Soltanpour, M., & Noori, H. (2019). Propagation of synaptic temperature fluctuations by glutamateelectro-diffusion. Poster presented at 49th Annual Meeting of the Society for Neuroscience (Neuroscience 2019), Chicago, IL, USA.


Cite as: https://hdl.handle.net/21.11116/0000-0005-0B83-B
Abstract
Brain temperature is strongly regulated by cerebral blood flow and shows fluctuations in response to stimuli and neuroactive drugs. Cells in the nervous system not only detect environmental temperature changes through their unique temperature-sensitive molecular machineries but also muster an appropriate response to the temperature change to maintain their inherent functions. However, the mechanisms by which neurons produce, use and transfer heat are largely unknown. The focus of this study is the latter, namely how temperature gradients are transferred within the synaptic cleft, a process that can affect synaptic transmission by ultimately altering conductivity of post-synaptic ion channels.
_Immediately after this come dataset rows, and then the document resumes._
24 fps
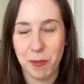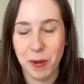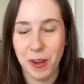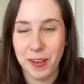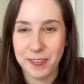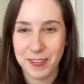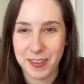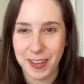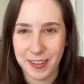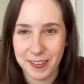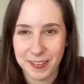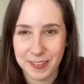
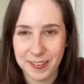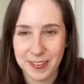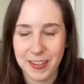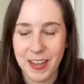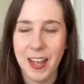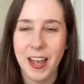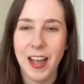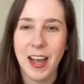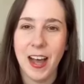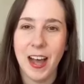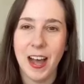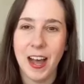process,
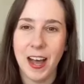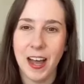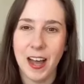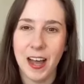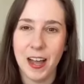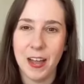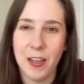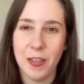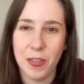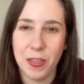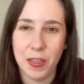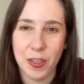
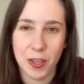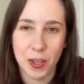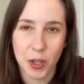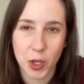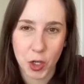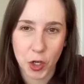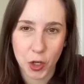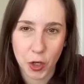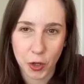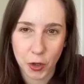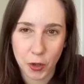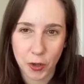the
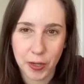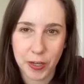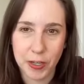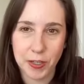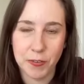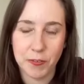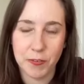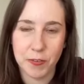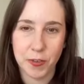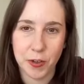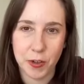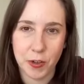
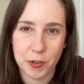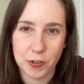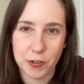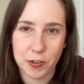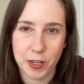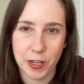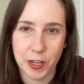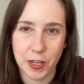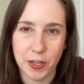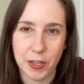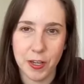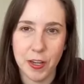current
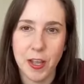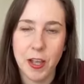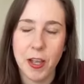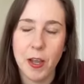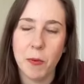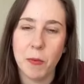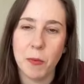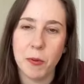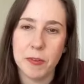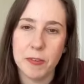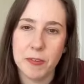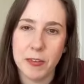version
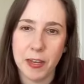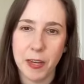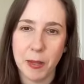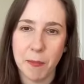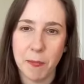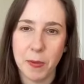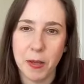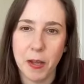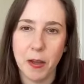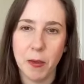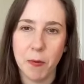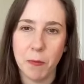would set
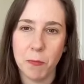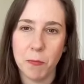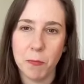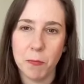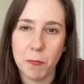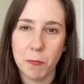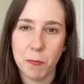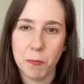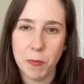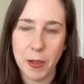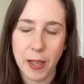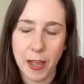up a
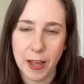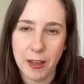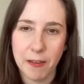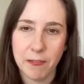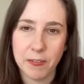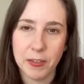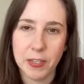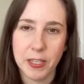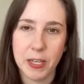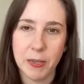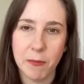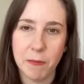
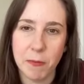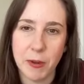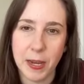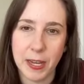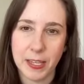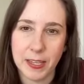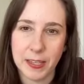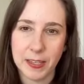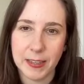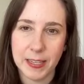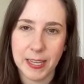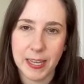heavily
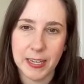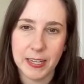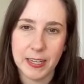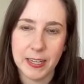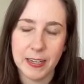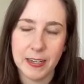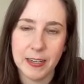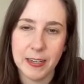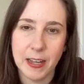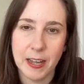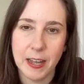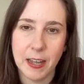
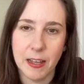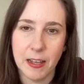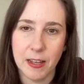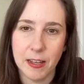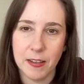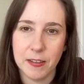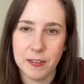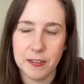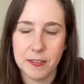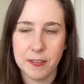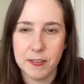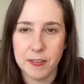regulated
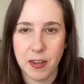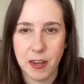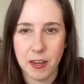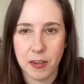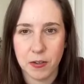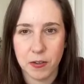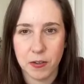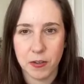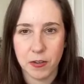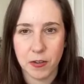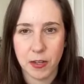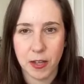
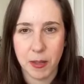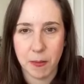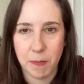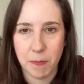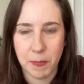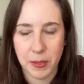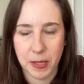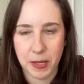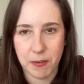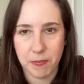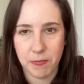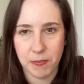standard
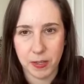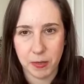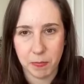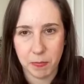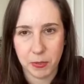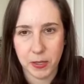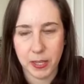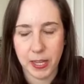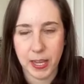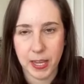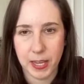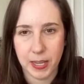benefit
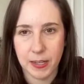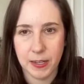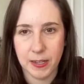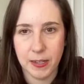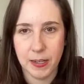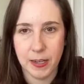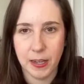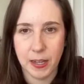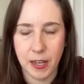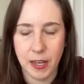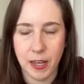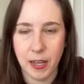
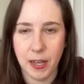plan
The dissolution of (charged or polar) neurotransmitters such as glutamate following release from presynaptic terminals within the extracellular fluid has been considered to be driven largely by diffusion. Furthermore, the electric fields of narrow synaptic clefts may also influence synaptic currents. However, how these processes causally relate to heat propagation remains poorly understood, mainly because events inside the cleft are beyond the powers of direct experimental observation. We use a non-equilibrium thermodynamical model comprised by a system of partial differential equations that describes the changes in intracleft temperature as a function of electrodiffusion of neurotransmitters. Numerical simulations suggest that transmitter release and propagation correspond to measurable thermal fluctuations ranging from tens to hundreds of mK within the cleft. The findings provide a plausible description for temperature changes during normal brain activity that are independent from those induced by blood circulation and provide correction-factors for temperature changes associated with diseases such as epilepsy and Parkinson’s.